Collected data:

════════════════

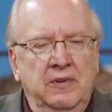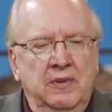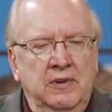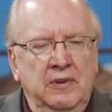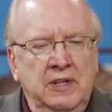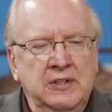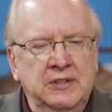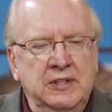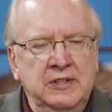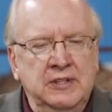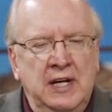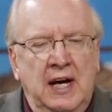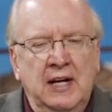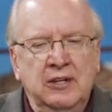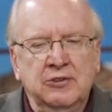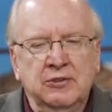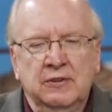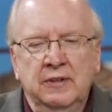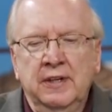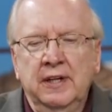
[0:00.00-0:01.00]
This is
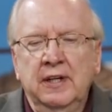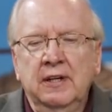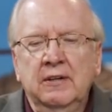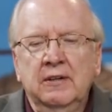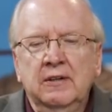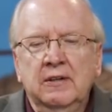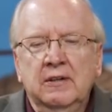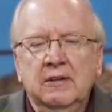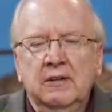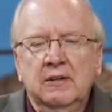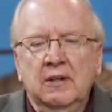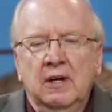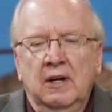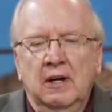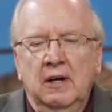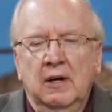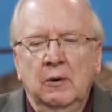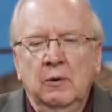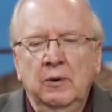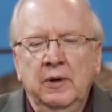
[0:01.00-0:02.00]
actually,
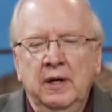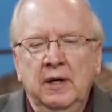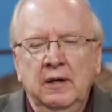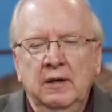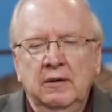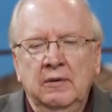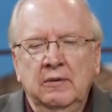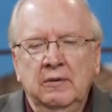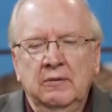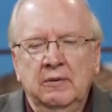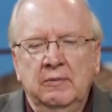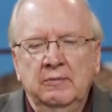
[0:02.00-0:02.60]
in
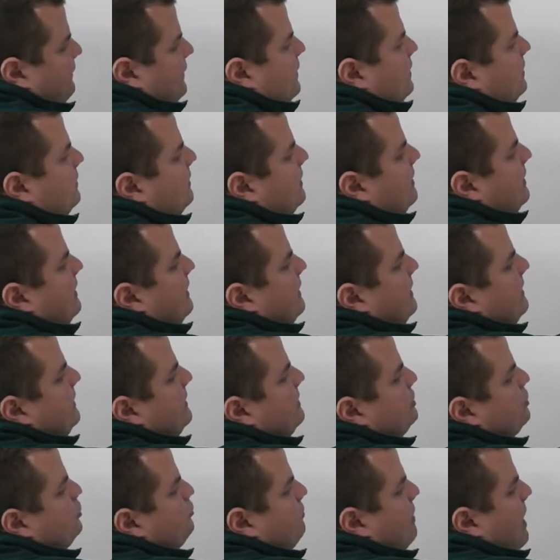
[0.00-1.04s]
field.
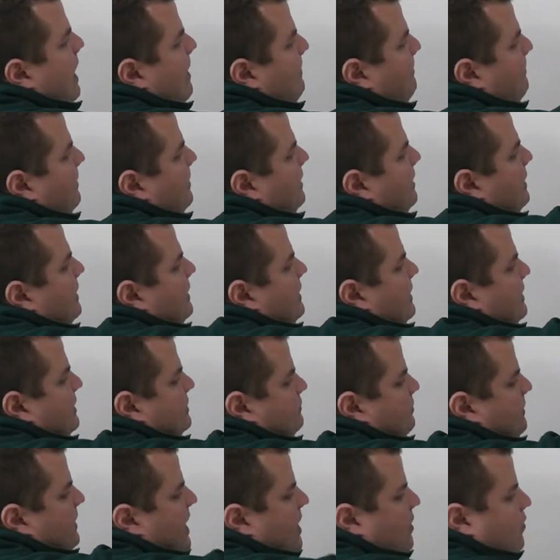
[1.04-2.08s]
He's dropping
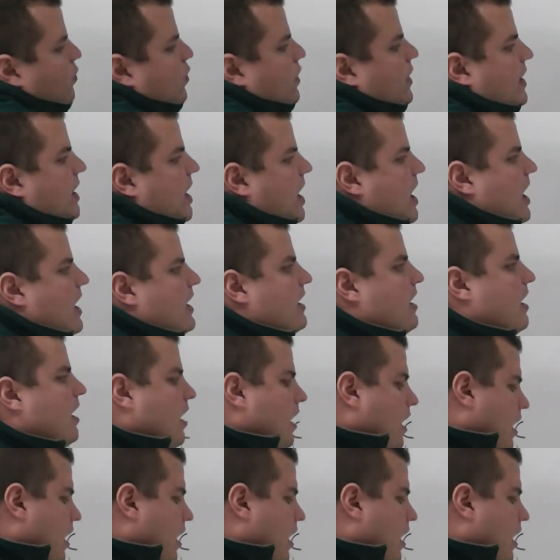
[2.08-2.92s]
because we got 1 high.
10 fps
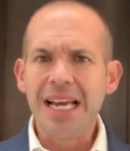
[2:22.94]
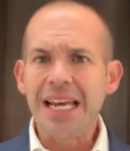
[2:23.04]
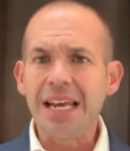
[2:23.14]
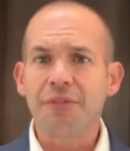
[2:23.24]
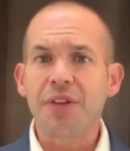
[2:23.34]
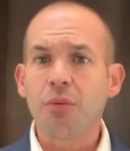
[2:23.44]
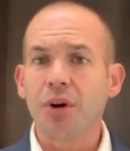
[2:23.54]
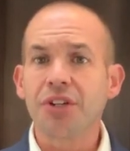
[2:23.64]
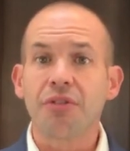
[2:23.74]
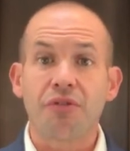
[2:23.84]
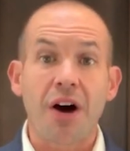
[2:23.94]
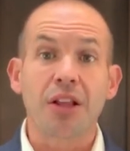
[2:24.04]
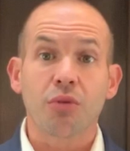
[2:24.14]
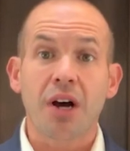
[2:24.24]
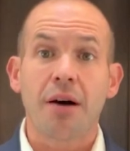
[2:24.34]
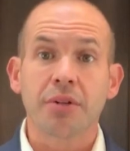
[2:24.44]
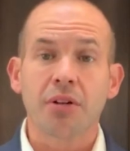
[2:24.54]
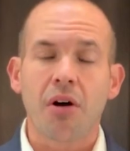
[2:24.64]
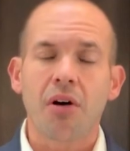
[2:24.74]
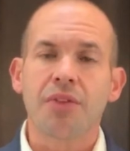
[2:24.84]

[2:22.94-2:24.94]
If they want you to follow common law,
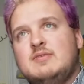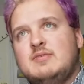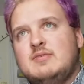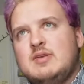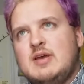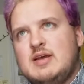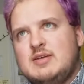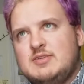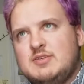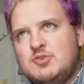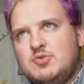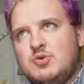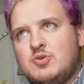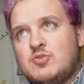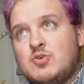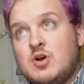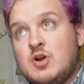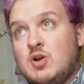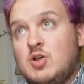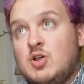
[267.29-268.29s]
had to do it
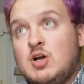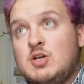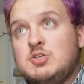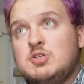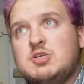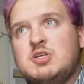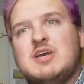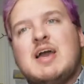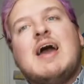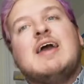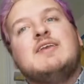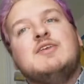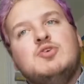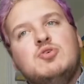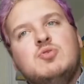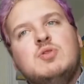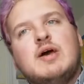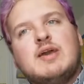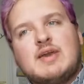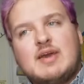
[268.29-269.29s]
chronologically, I do
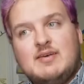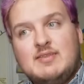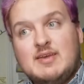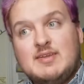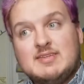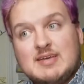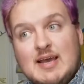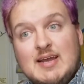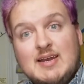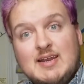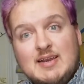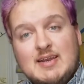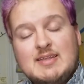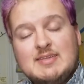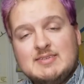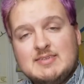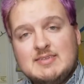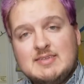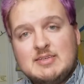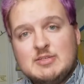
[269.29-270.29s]
like how they tied it
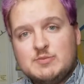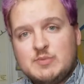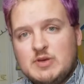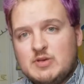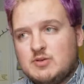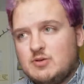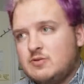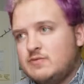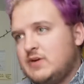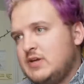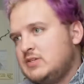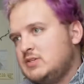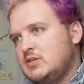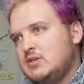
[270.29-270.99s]
into these major events.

════════════════

→ **Try it**
Transcribe every record above exactly as written, leaving out any pictures.

→ **Task result**
[0:00.00-0:01.00]
This is
[0:01.00-0:02.00]
actually,
[0:02.00-0:02.60]
in
[0.00-1.04s]
field.
[1.04-2.08s]
He's dropping
[2.08-2.92s]
because we got 1 high.
10 fps
[2:22.94]
[2:23.04]
[2:23.14]
[2:23.24]
[2:23.34]
[2:23.44]
[2:23.54]
[2:23.64]
[2:23.74]
[2:23.84]
[2:23.94]
[2:24.04]
[2:24.14]
[2:24.24]
[2:24.34]
[2:24.44]
[2:24.54]
[2:24.64]
[2:24.74]
[2:24.84]

[2:22.94-2:24.94]
If they want you to follow common law,
[267.29-268.29s]
had to do it
[268.29-269.29s]
chronologically, I do
[269.29-270.29s]
like how they tied it
[270.29-270.99s]
into these major events.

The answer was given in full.